Jesus Walks
Dear Friends,
Today is an interesting one, when I thought how I was going to go about this post originally, it was going to be me talking about fitness. However, as time went on it has slowly changed into something I have to split into the two topics, but you’ll see how they blend into each other. Let’s get started.
RELIGION
For those of you who don’t know, as why would many of you know, I am meant to be a Roman Catholic. It was the way I was brought up, I have had a baptism, and I had my first communion, but I didn’t have the confirmation. As my mum said it was up to me and my brother to decided if we were going to be a part of the church. Of course, at the age of ten/eleven, getting up early to travel to the church, isnt going to be something all young boys are going to want to do. However, it doesn’t mean that the teaching didn’t stick though.

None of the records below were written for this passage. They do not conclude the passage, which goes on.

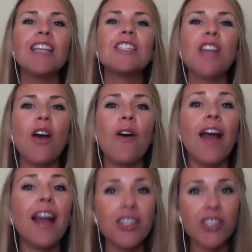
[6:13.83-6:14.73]
so I
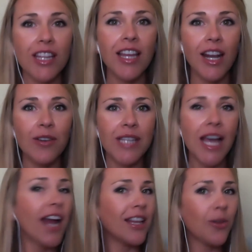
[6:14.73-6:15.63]
actually thought I was
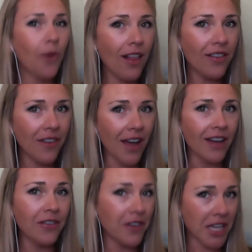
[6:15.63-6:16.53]
highly
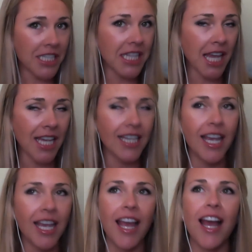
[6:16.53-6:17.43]
qualified for this thing.
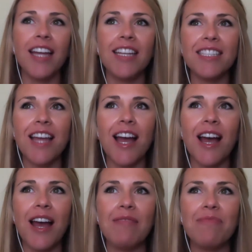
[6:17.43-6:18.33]
And
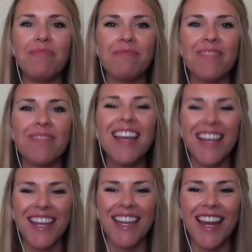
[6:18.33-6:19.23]

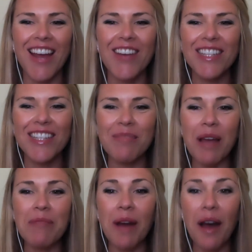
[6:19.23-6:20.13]
and I went to
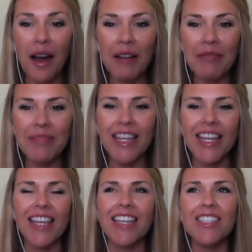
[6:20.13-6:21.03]
my mom
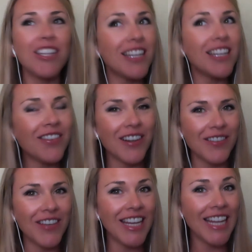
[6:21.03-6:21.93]
thinking she had never heard
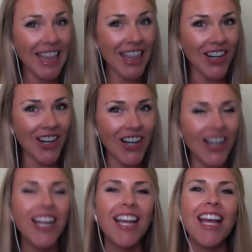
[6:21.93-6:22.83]
of it either.
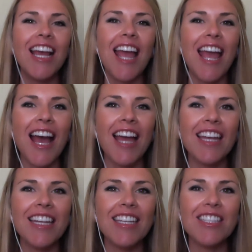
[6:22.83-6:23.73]

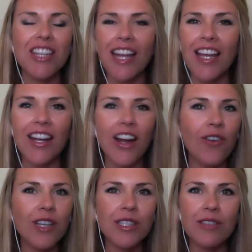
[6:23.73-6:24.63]
And she and I had
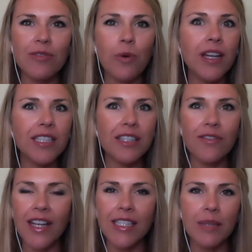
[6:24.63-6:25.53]
always wanted to
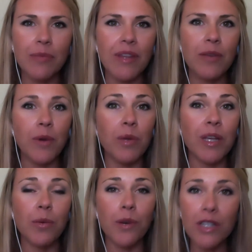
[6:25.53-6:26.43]
find something where we
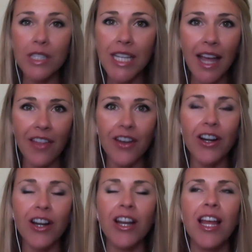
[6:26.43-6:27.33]
could work
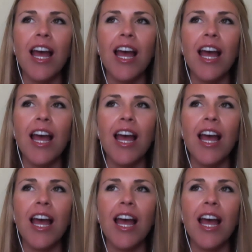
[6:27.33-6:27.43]
together,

As we all should know we just had the season of lent, you know the season after Shrove Tuesday (I know Pancake Day has better marketing) we are meant to give up one of our vices for the duration. Naturally as I still know it’s meaning, every once and while I still try and got the full season of lent to do something to self-improve myself. This year like a couple years ago I decided to give up sugar.

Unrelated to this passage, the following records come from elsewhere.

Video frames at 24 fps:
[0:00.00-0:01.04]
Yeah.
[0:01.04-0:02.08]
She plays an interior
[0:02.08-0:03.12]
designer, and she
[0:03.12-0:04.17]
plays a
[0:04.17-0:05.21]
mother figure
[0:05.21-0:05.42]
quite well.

On Pancake Day you are meant to use up all your rich products and get rid of them. Then fast for the period of lent. Which is what I did this year, as I had every type of pancake you could imagine. And since I’ve had no sugar product since. The benefits of which I will talk about later. It hasn’t been a walk in the park, it has been quite hard at times, but I have stuck to it.
I bet you are wondering what this all has got to do with religion, well it has to do with the temptation. When I out and about, having coffee or walking the supermarkets I have been thinking about I could just have something with sugar. I mean no would know, only I would. So long as I have before I got home, no one on the street knows what I’m doing. As much as I think I could, it would be easy to just have a doughnut, and no one would know. The problem is, it would be bad of me, and it would be a sin and He would know.
Even though I have left the church quite some time ago, the guilt and feeling of sin still stays with me. Jesus still walks with me, even when I am not even thinking about it. When I think I don’t care about stuff like the church and how I’m against the intuition, not the practice, but its just weird how much it is, ‘programmed’ (for a lack for a better word) into me. How much I have thought about how it would be bad of me, and it would be a sin for me for me to cheat while I am doing this. Which is so strange for me to realise after all this time.
A part of me knew while I did this, there would be something that would stop me from cheating and make me stick to it. It just never really occurred to me the thing would be the feelings I never thought I had. Which is something I guess that will never leave me. Which is interesting to find out.
FITNESS
As to the fitness part, I took away sugar for lent, which I did to help me get into better shape. Now I am not a person who has a sweet tooth, but I hear your say, ‘FabEs I thought you liked to bake.’ I do, but most of that stuff I give away, (I’m a Pusherman!) What I have noticed over time is the amount of sugar I have, just from the stuff I eat. Of course, a lot of things it’s down to diet and personal choices, but it’s incredible how much some of the stuff you think is healthy for you and packs a ridiculous amount of sugar. I mean my favourite cereal just has so much sugar, and not to mention the sugars in milks. With that in mind I thought I would give it up.
The plan was simple, and it did it, so way to go me! I would give up all added sugar products, I would check products information and it needed to have a sugar weight of less than a gram otherwise I couldn’t eat it. Which pretty took away anything sweet, or switch to no added sugar variants, if there was any. Then I would exercise every other day, for the duration of lent. Which didn’t mean one day I would just out for a walk, no I mean doing high intensity work outs. I would do one of the following four activities: gym workout, HITT, swimming or weights. I can proudly say out of the twenty-three workouts, I only missed one, as I hadn’t figured out what to do at home for a workout. Overall, I am damm proud of myself.
It has opened my eyes to the fact, if I stick to a workout plan, I will see results. I kind wish I remembered to take a picture before just to see how I looked them compared how I look now. I can see a difference in myself, but I just want to make sure I’m not just wishful thinking. I do know my weight from before which was 115KG and now I am down to a 111.5KG, which isnt too bad. Which in the end wasn’t this the goal of this?
Let’s tie it together. I feel like this lent I did the main purpose of what I wanted to do with any experience like this, learn something about yourself. I feel like I learned something and confirmed something about myself at the same time. I learned I still have the church in me, and I confirmed if I really want to commit to something, lent is the time for me to do it. It does surprise that I did something religious for my own personal reasons, but still ended up having a finding a deeper meaning within myself, that had to do with religion.
As lent is in at an official close, I can’t wait to have a some of the things I have been craving. I’ve got myself two easter eggs and baked a couple of things. After that it’s time for me to be sensible again with my sugar intake, as I have only finished phase one, time to move on to phase two. I also did try to find an alternative to milk, but sadly nothing worked out, sorry! Have a Happy Easter!